Segment Open

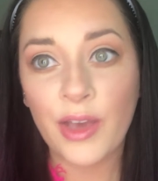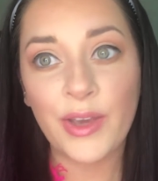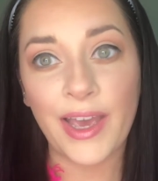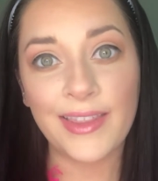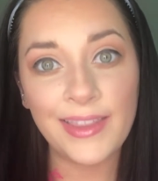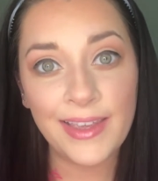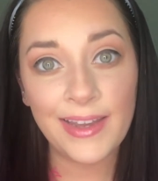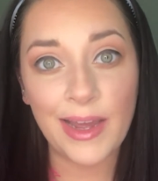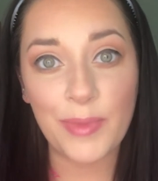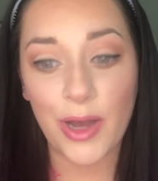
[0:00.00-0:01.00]
Okay,
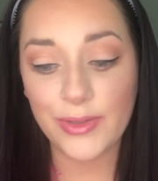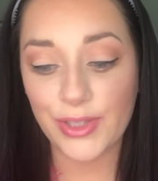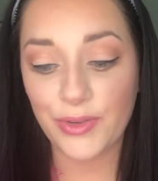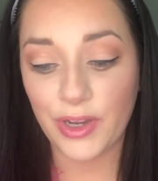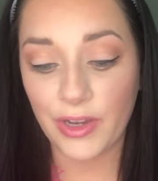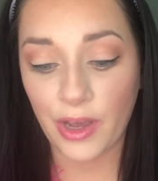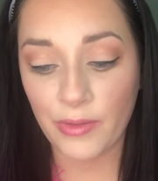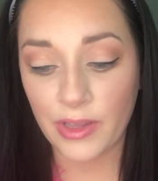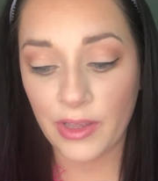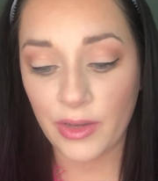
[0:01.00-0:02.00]
then I'm also going to go
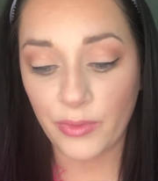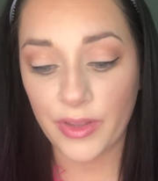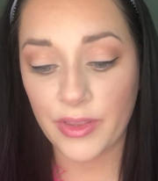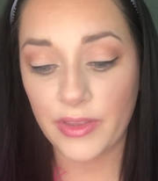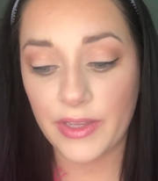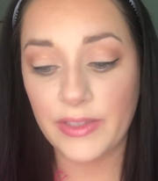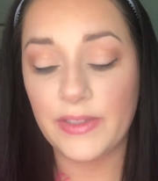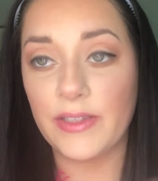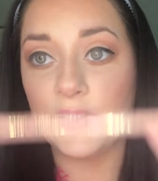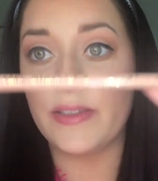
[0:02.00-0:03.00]
in with this.
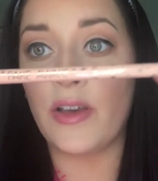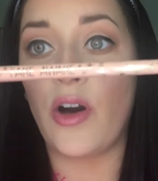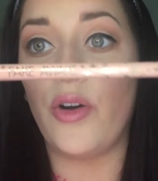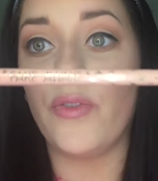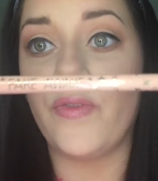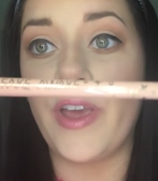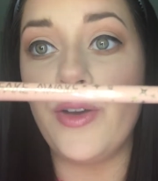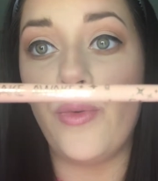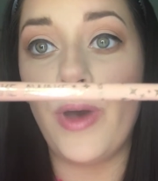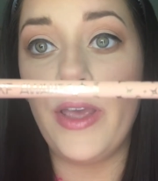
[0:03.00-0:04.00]
This is called
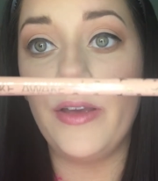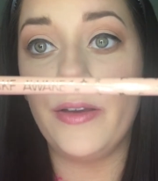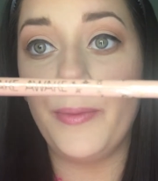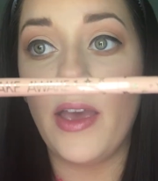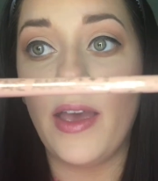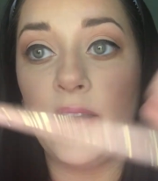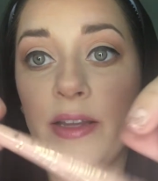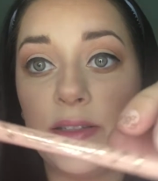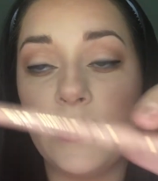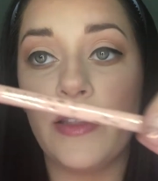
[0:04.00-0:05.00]
Fake Awake, and
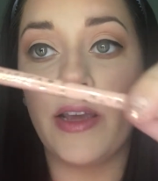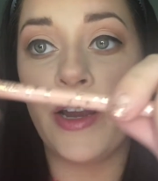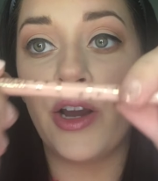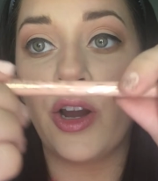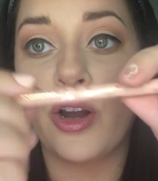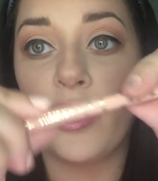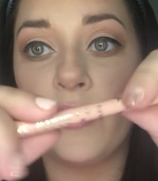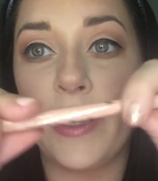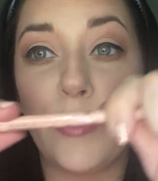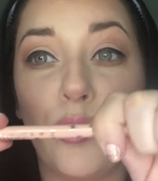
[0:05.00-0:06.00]
it's their,
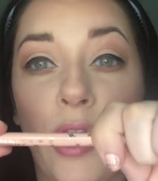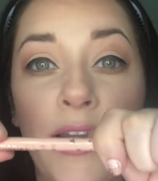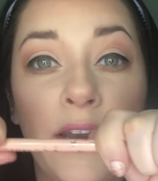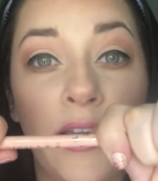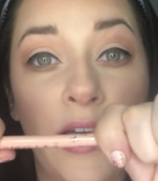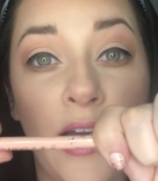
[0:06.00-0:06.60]
like, brightening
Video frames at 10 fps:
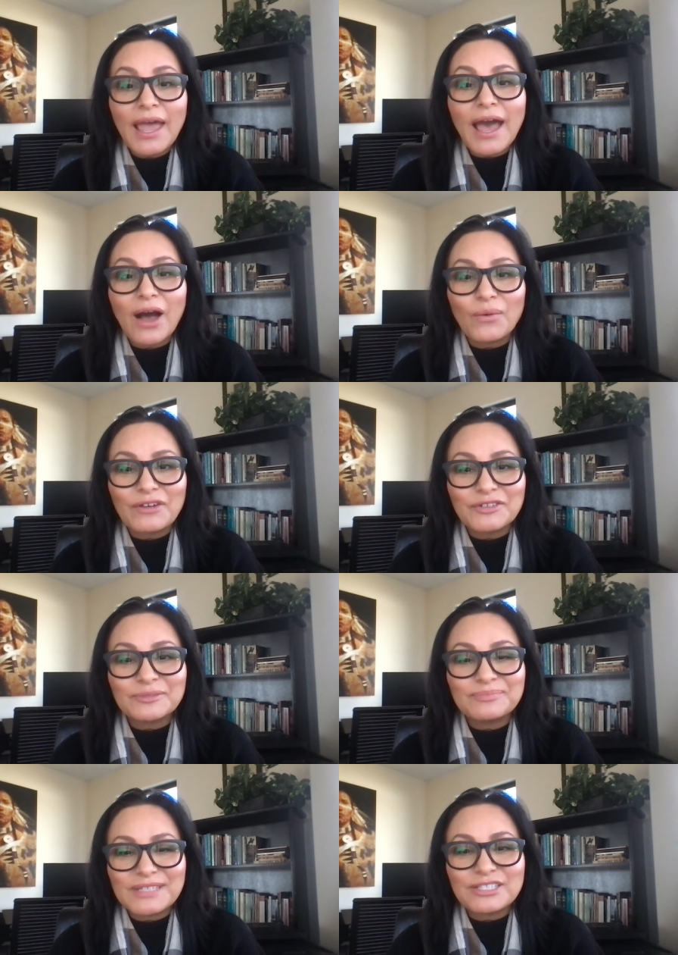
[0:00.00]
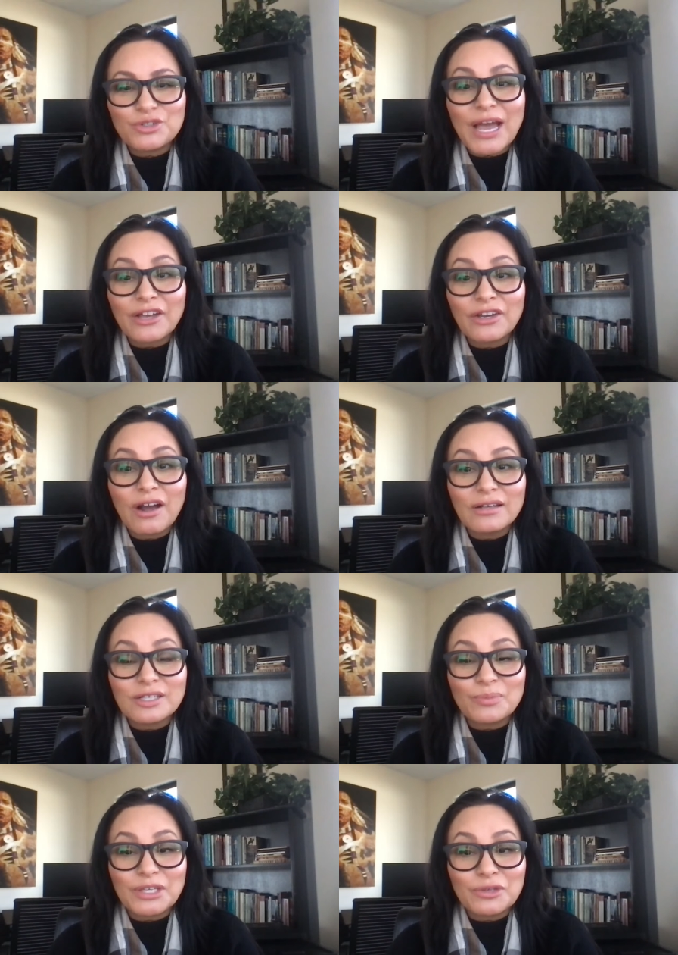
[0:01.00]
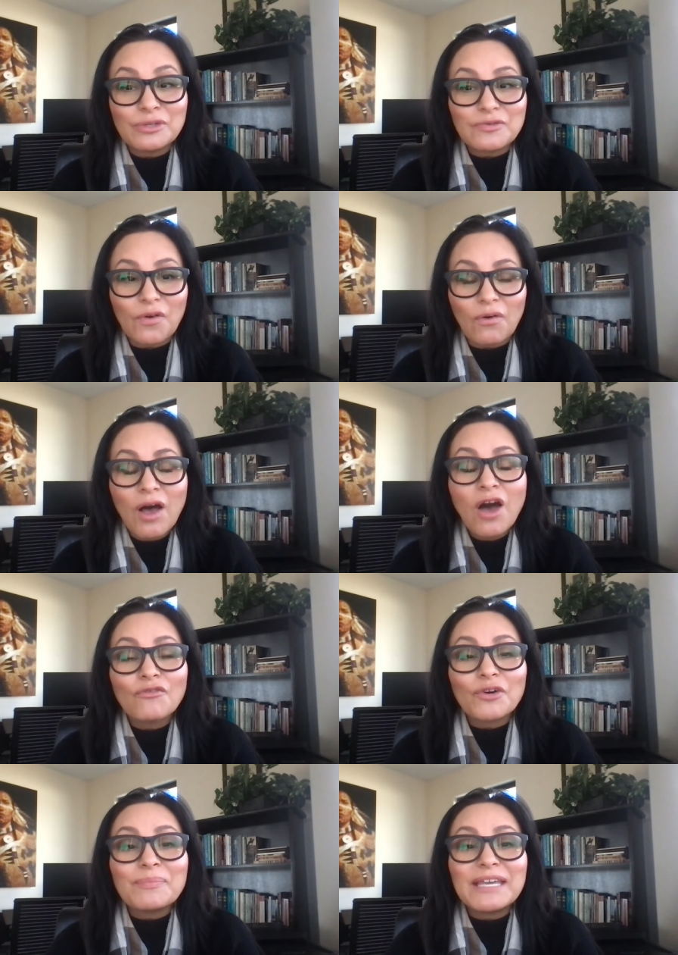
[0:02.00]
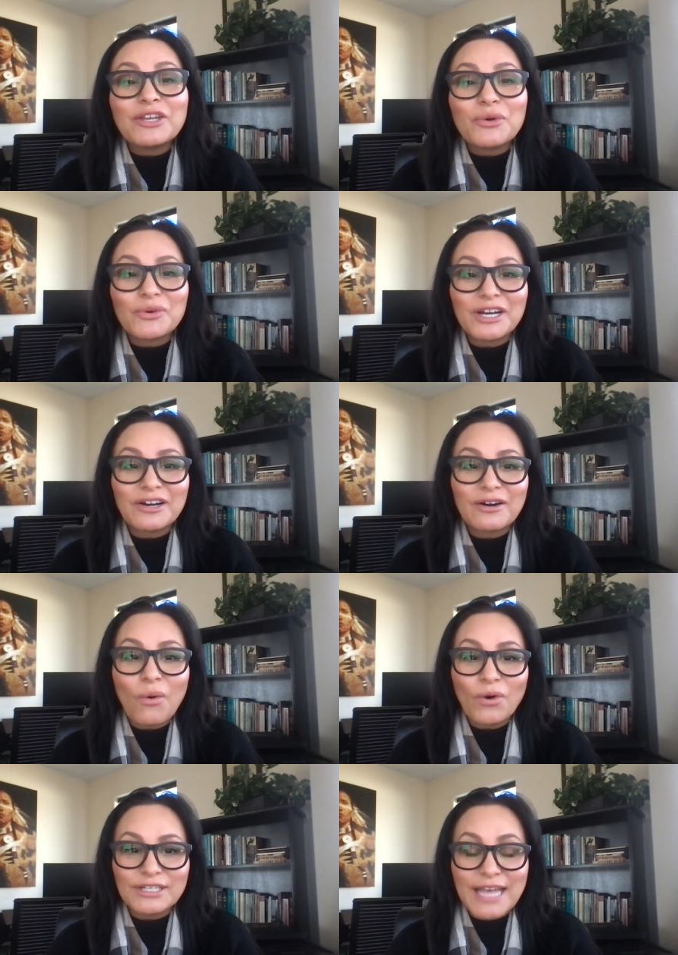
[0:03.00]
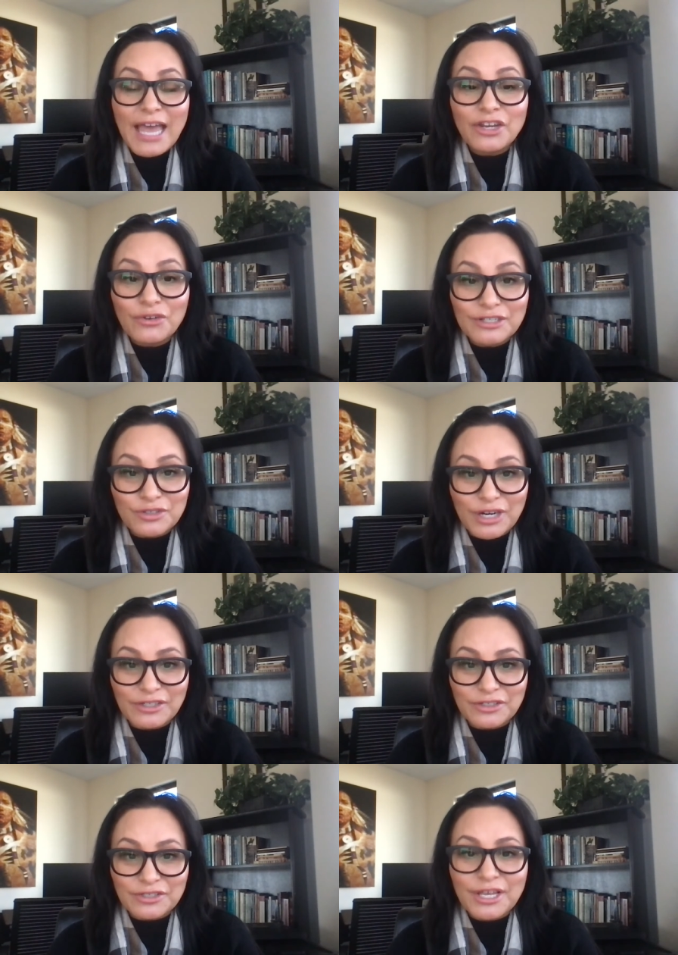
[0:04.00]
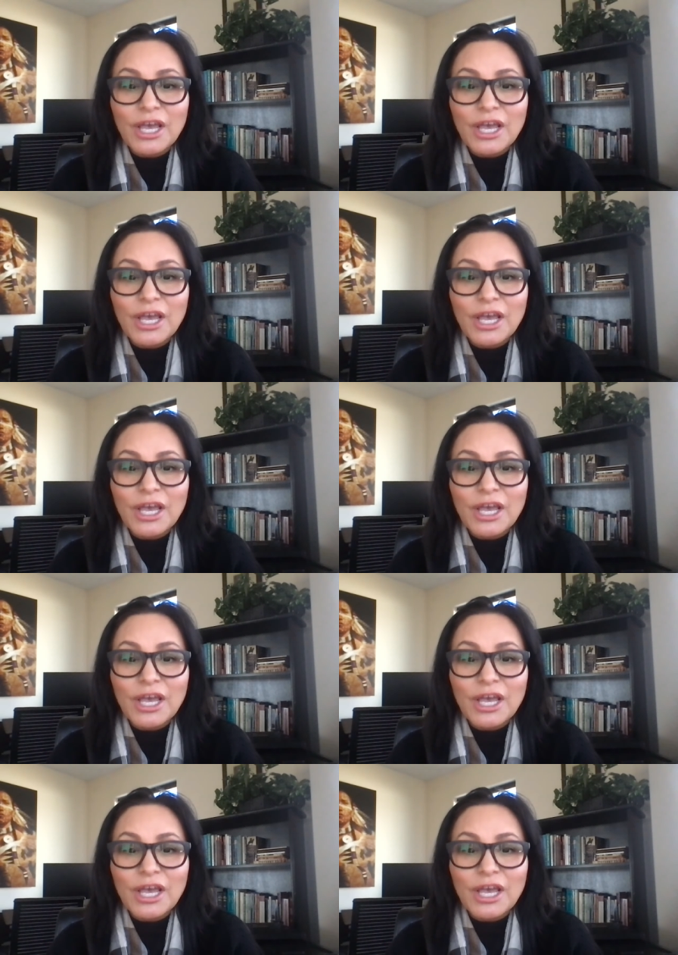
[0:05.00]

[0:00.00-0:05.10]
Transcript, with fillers: However, this track could also be useful for mid career or tenure instructors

Segment Closed

◆ What the task asks
Copy exactly the material above from the line with "[0:02.00-0:03.00]" to the line with "[0:00.00-0:05.10]", ends included, and nothing else. Leave out any picture.

◆ Reply
[0:02.00-0:03.00]
in with this.
[0:03.00-0:04.00]
This is called
[0:04.00-0:05.00]
Fake Awake, and
[0:05.00-0:06.00]
it's their,
[0:06.00-0:06.60]
like, brightening
Video frames at 10 fps:
[0:00.00]
[0:01.00]
[0:02.00]
[0:03.00]
[0:04.00]
[0:05.00]

[0:00.00-0:05.10]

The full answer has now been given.